Muszę powiedzieć, że to prasowanie mnie szokuje - dawniej nie miałam pojęcia, że podczas szycia się tyle prasuje! Teraz na tym kursie (ja już przynudzam z tym kursem - sorry!) wychodzi na to, że najwięcej czasu spędzamy na prasowaniu tudzież fastrygowaniu, a stosunkowo najmniej na samym szyciu przy maszynie. Ale słuchajcie, o co dokładnie chodzi z tymi nićmi?
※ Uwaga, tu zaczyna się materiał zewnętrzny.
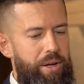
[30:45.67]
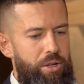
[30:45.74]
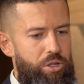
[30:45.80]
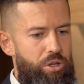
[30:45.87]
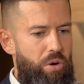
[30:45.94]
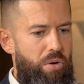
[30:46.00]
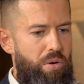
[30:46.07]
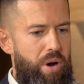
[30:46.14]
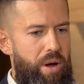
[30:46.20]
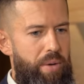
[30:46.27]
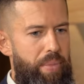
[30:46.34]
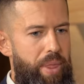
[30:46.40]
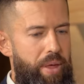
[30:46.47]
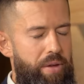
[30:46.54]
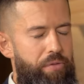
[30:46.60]

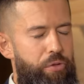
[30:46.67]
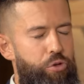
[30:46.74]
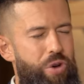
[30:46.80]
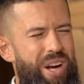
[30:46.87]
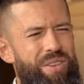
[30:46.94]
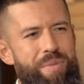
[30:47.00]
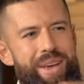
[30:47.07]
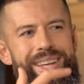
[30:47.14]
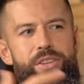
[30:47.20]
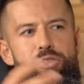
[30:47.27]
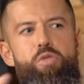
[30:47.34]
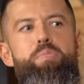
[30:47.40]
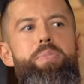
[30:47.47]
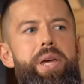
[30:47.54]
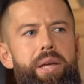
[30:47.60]
So if you try to make it
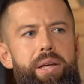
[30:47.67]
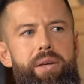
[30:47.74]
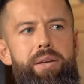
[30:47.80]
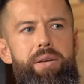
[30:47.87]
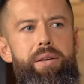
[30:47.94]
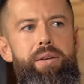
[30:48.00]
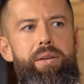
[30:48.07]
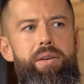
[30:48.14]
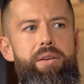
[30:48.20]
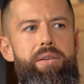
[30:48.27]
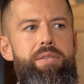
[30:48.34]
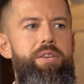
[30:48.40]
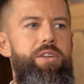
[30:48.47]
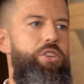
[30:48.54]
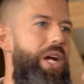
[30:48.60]
too big,
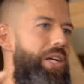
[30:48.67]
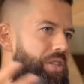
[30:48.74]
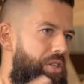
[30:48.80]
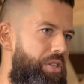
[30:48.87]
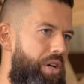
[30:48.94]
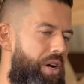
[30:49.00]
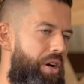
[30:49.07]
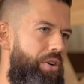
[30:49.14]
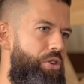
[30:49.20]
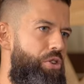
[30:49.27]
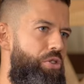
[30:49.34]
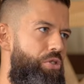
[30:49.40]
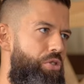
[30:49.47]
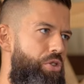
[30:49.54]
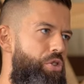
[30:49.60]
the chances are
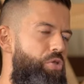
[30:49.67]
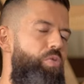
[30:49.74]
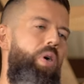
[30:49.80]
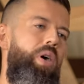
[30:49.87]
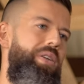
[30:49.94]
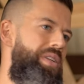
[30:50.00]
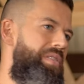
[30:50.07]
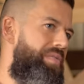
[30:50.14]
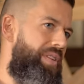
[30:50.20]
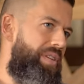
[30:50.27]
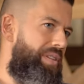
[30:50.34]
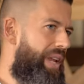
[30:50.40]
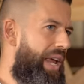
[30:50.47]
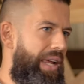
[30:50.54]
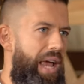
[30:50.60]
you won't
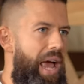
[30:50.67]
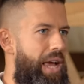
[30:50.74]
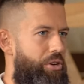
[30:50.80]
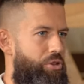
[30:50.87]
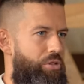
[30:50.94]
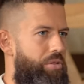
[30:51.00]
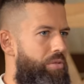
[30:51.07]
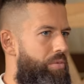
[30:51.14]
even take action,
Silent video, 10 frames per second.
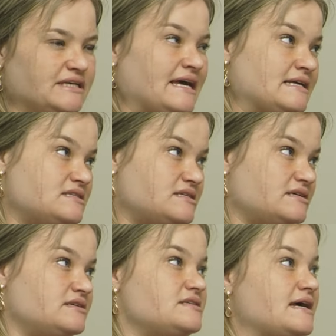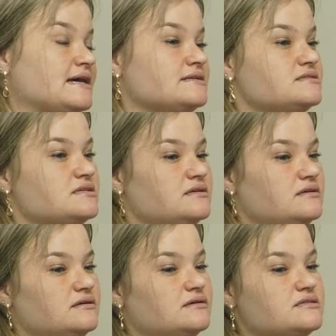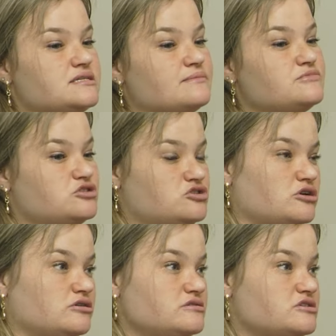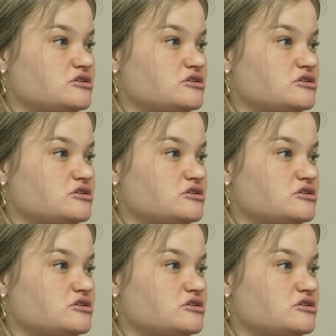cancers. And some stones,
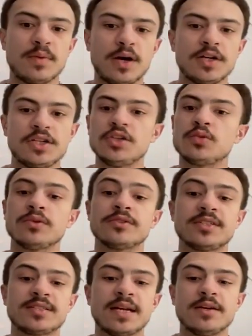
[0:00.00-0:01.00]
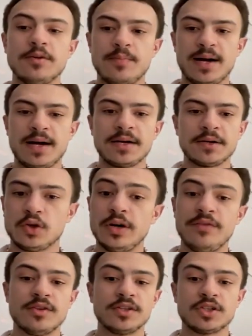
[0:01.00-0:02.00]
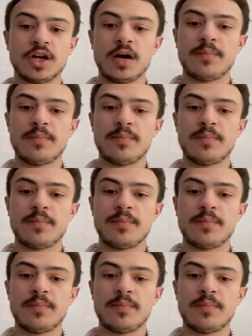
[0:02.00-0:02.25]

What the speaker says: purchase, was the standard pack or even the starter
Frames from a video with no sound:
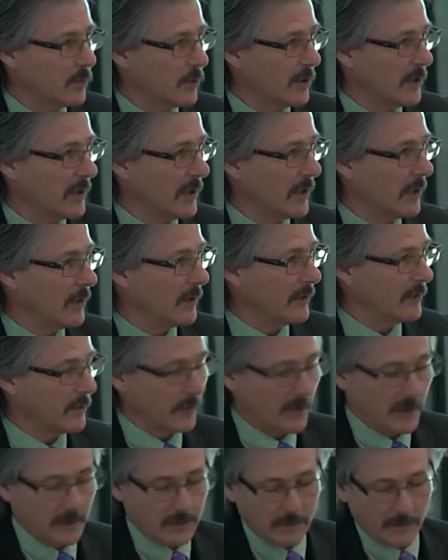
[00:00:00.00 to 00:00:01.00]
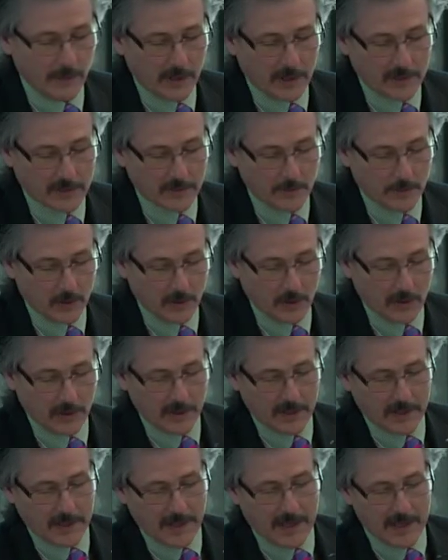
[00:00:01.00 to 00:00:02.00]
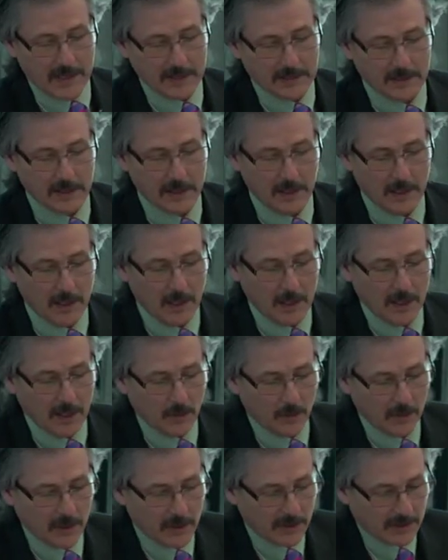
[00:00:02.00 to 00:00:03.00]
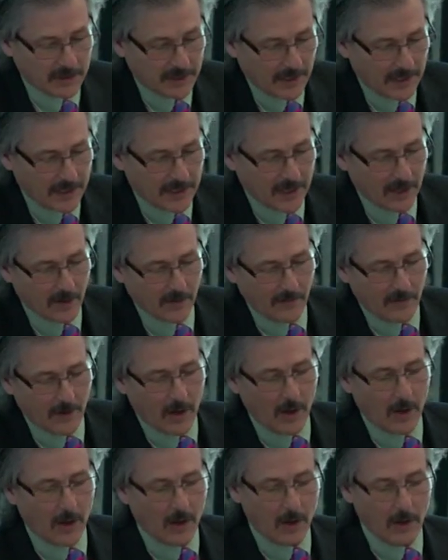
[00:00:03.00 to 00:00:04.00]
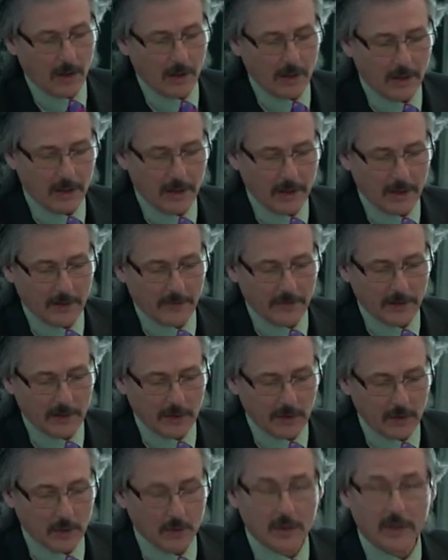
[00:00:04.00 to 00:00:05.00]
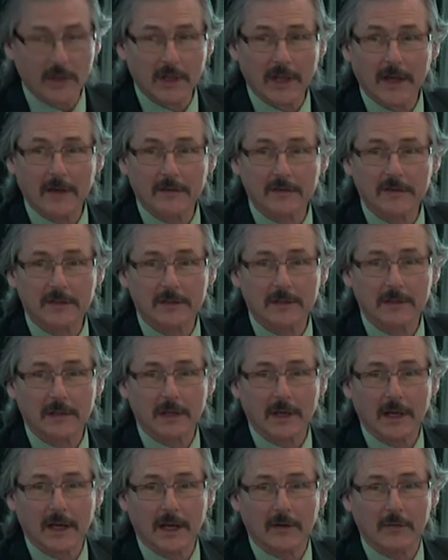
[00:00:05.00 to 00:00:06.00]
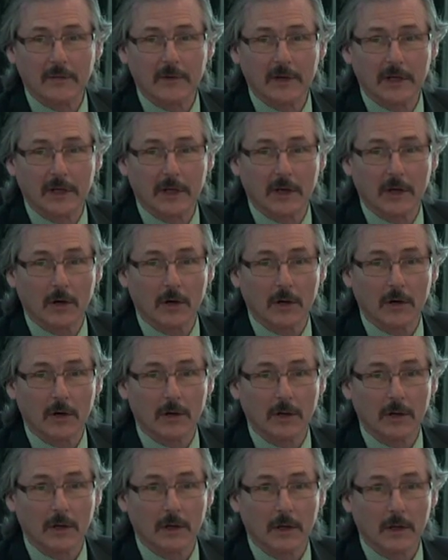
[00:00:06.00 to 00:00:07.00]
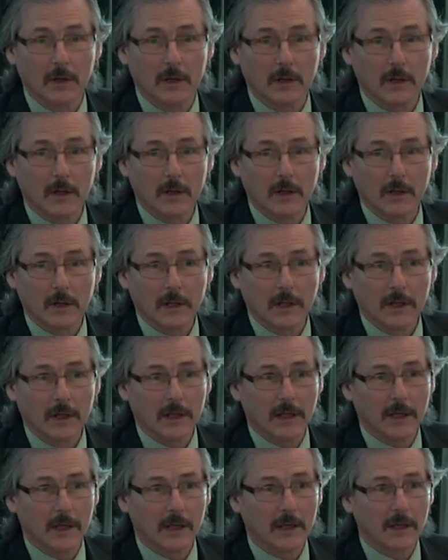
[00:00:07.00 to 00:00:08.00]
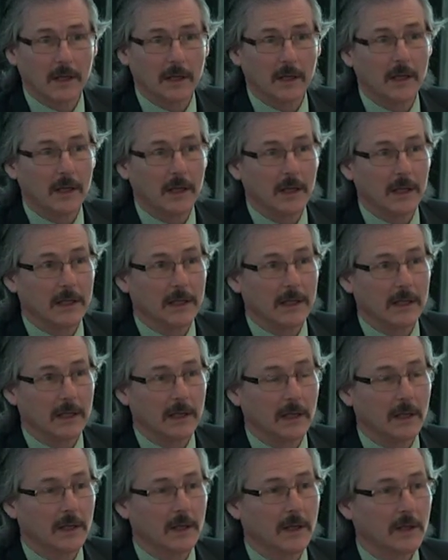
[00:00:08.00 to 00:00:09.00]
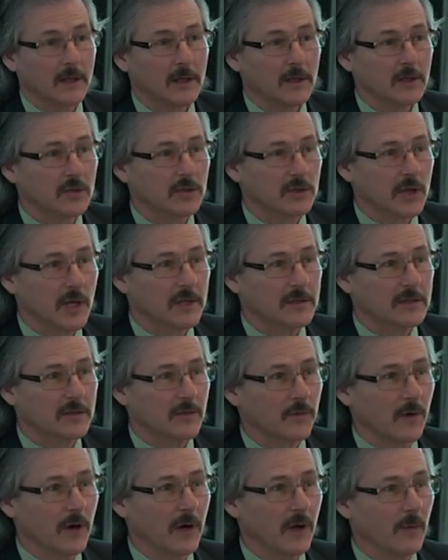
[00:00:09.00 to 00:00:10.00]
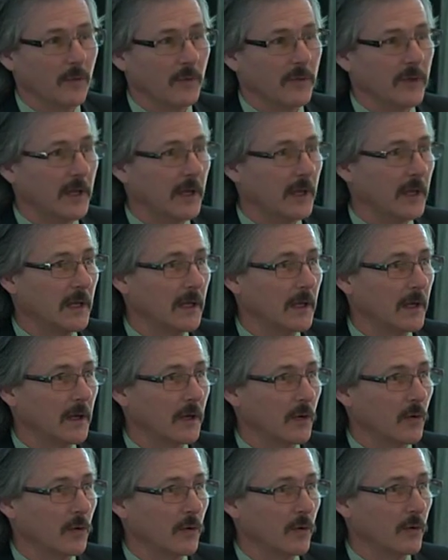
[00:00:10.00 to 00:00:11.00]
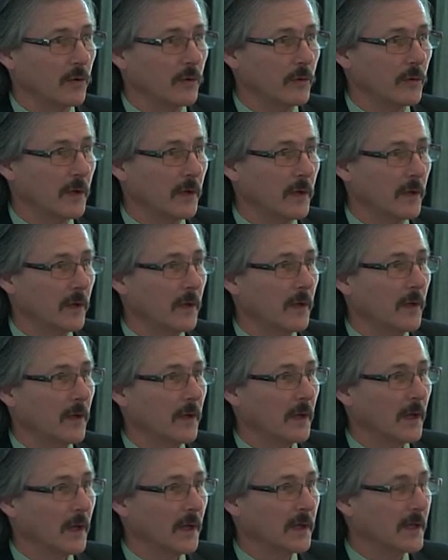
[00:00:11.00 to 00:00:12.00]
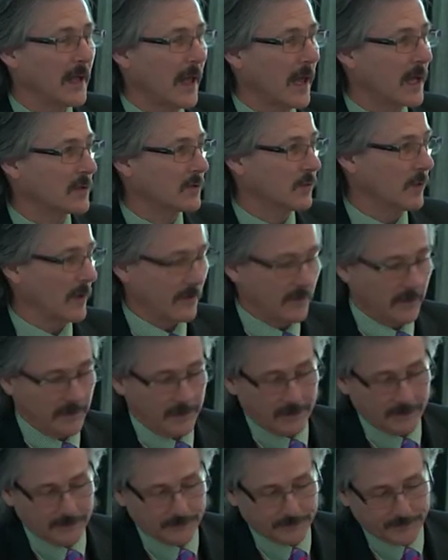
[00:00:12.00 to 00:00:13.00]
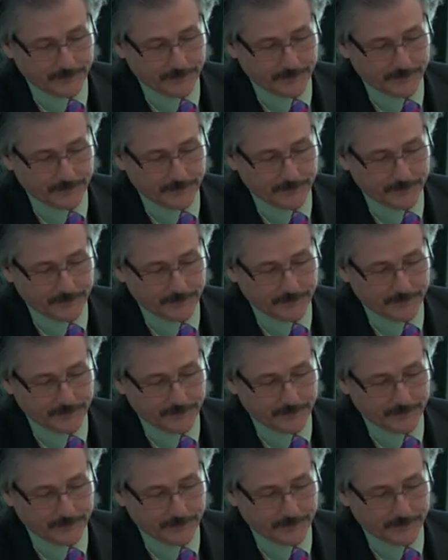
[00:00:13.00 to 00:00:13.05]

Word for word: per year at 300 bucks per case, we could take care of all of the new clefts every year in India just from the accrued uh, tax revenue.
Jak szyłam na starym Łuczniku to się naczytałam w instrukcji, że - tak, jak Wy piszecie - powinna być grubsza u góry i cieńsza u dołu i te wszystkie numery były podane w tabelce, ale teraz mam Janome i tam nie ma słowa na ten temat i wszystko mi szyje jak należy, niczego nie plącze, choć nici są obie takie same. ________________________________________________________
Szyję sobie hobbystycznie.
|
|
Administrator
|
|
Monko jeśli wcześniej zdekatyzowałaś materiał czyli namoczyłaś (za dużo powiedziane, wystarczy włożyć do wody na chwilkę, wyjąć, wykręcić i wysuszyć) w lub dokładnie rozprasowałaś na mokro to nic się nie stanie. Zresztą satyna raczej się nie kurczy
Jagodo moja maszyna najlepiej szyje jak ma z dołu i z góry nici tej samej grubości. Nic nie zmieniaj skoro jest dobrze A jeśli chodzi o prasowanie to na zajęciach praktycznych u nas była tak samo. Duuużo fastrygowania, duuużo prasowania i trochę szycia Widać, że na kursie dobrze uczą :] --- Ostatnio edytowane 2010-01-09 17:13:59 przez Susanna --- ________________________________________________________
* eTasiemka.net - tkaniny i pasmanteria rabat10 - z tym kodem zakupy tańsze o 10%
* Susanna szyje - mój blog |
|
Stara Gwardia
|
|
A czy doświadczone krawcowe też tyle fastrygują? ________________________________________________________
Szyję sobie hobbystycznie.
|
|
Stara Gwardia
|
|
Jeżeli szyję dla siebie ze sprawdzonych szablonów to nie fastryguję. Jak dla klientów na miarę to fastryguję. ________________________________________________________
|
|
Stara Gwardia
|
|
A ja nie fastryguję nic tylko dla klientów wstępnie zszywam i nic nie prasuję , jak na przymiarce pasuje to wtedy rozprasowuję szwy , z reguły jak komuś szyję pierwszy raz to kroję zapasy szwów trochę szersze . Uważam że prędzej zszyję i popruję tak trzeba niż sfastryguję . ________________________________________________________
|
|
Administrator
|
|
Ja wolę fastrygować Czuję się pewniej. ________________________________________________________
* eTasiemka.net - tkaniny i pasmanteria rabat10 - z tym kodem zakupy tańsze o 10%
* Susanna szyje - mój blog |
|
Mistrz Krawiectwa
|
|
A ja też wszystkie ciuszki fastryguję, nauczyły mnie tego dobre, stare krawcowe. Potem przy dopasowywaniu, przy przymiarce właściwie nie ma różnych niespodzianek. Wiem , że jest to strasznie nudna i czasochłonna czynność, ale jest pole manewru dla ew.poprawek. Wyjątkiem tutaj są proste spódniczki, które szyję bez fastrygowania.
|
|
Stara Gwardia
|
|
Wiecie, to mi ulżyło, bo ja już nad tym fastrygowaniem to łzy wylewam... ________________________________________________________
Szyję sobie hobbystycznie.
|
|
Niespodzianka
|
|
Wszystko co napisaliście na tym forum jest przydatne- jeśli chodzi o wiedzę i technikę. Wiecie czego mi tu zabrakło?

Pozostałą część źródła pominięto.